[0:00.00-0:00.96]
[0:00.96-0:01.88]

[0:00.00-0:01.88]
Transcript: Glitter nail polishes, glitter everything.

■ ■ ■

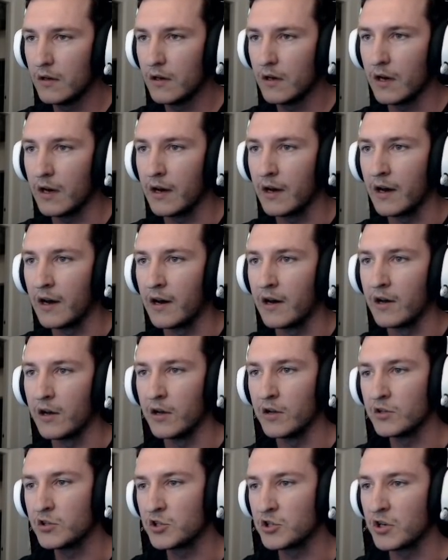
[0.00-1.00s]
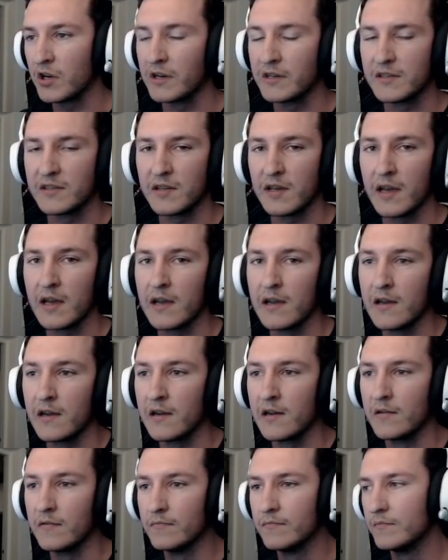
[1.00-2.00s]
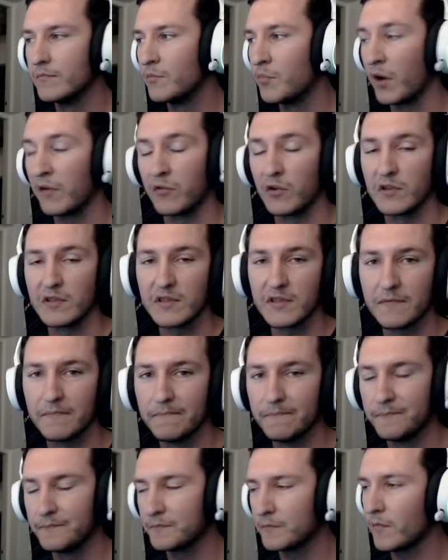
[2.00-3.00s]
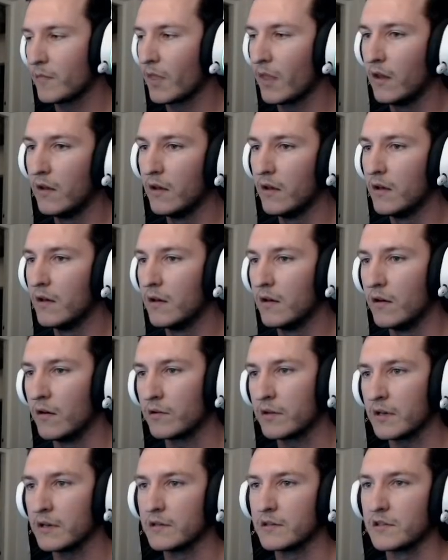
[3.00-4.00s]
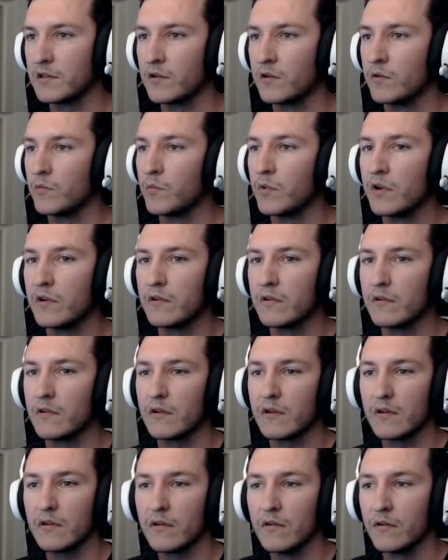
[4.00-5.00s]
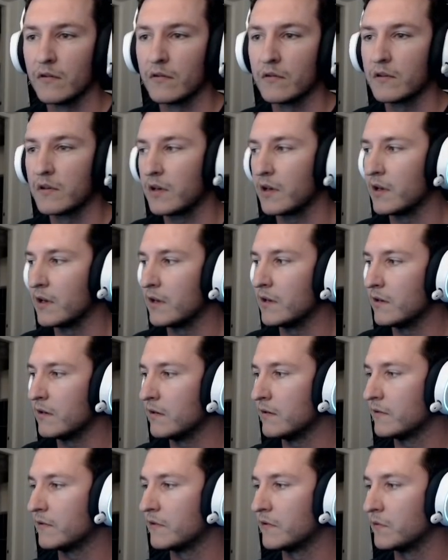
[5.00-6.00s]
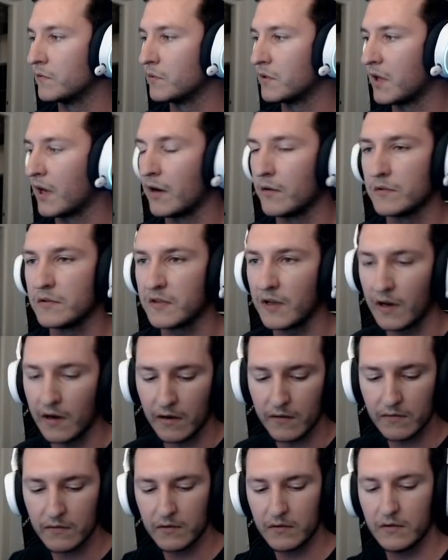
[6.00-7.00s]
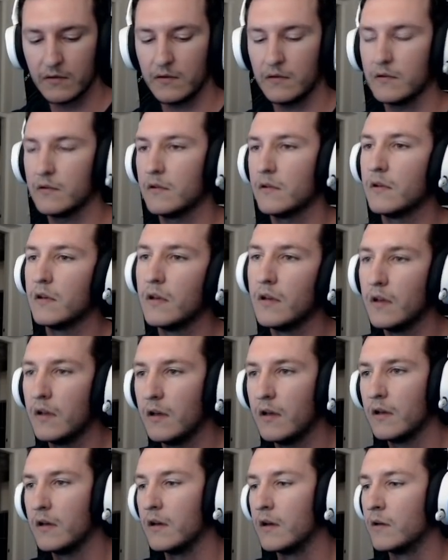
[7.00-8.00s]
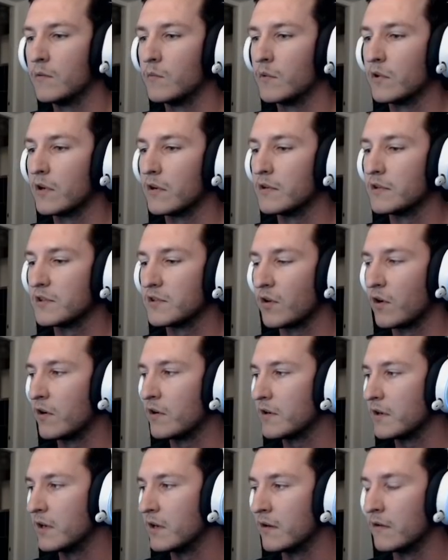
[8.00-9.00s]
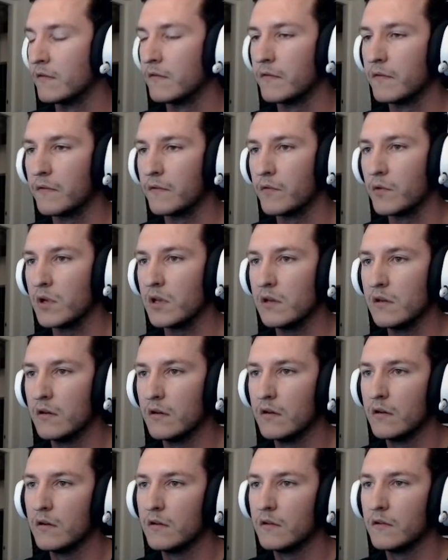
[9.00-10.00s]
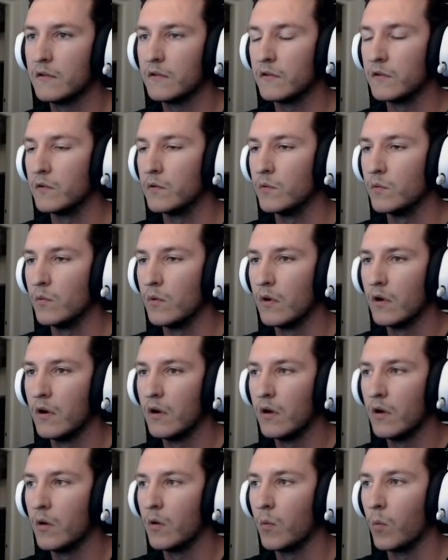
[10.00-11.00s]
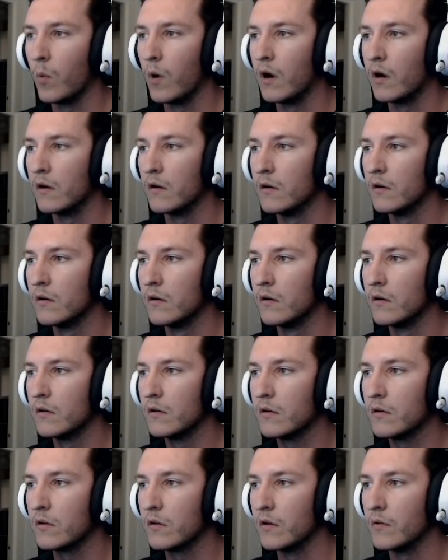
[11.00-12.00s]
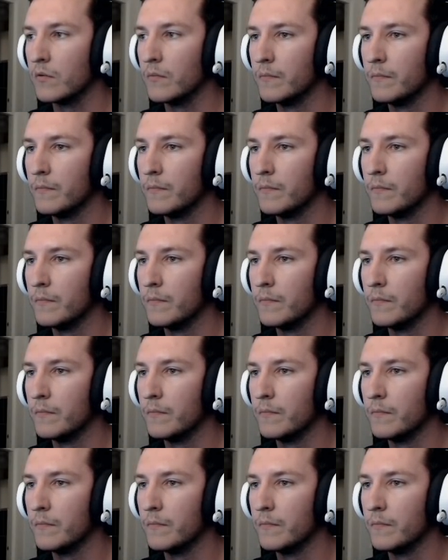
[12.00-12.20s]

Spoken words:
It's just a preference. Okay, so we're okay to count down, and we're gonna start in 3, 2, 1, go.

■ ■ ■

EXERCISE DESCRIPTION: Your answer should be the exact lines above from the one with "[0:00.00-0:00.96]" through the one with "Transcript: Glitter nail", both included, and nothing besides.

ANSWER BELOW:
[0:00.00-0:00.96]
[0:00.96-0:01.88]

[0:00.00-0:01.88]
Transcript: Glitter nail polishes, glitter everything.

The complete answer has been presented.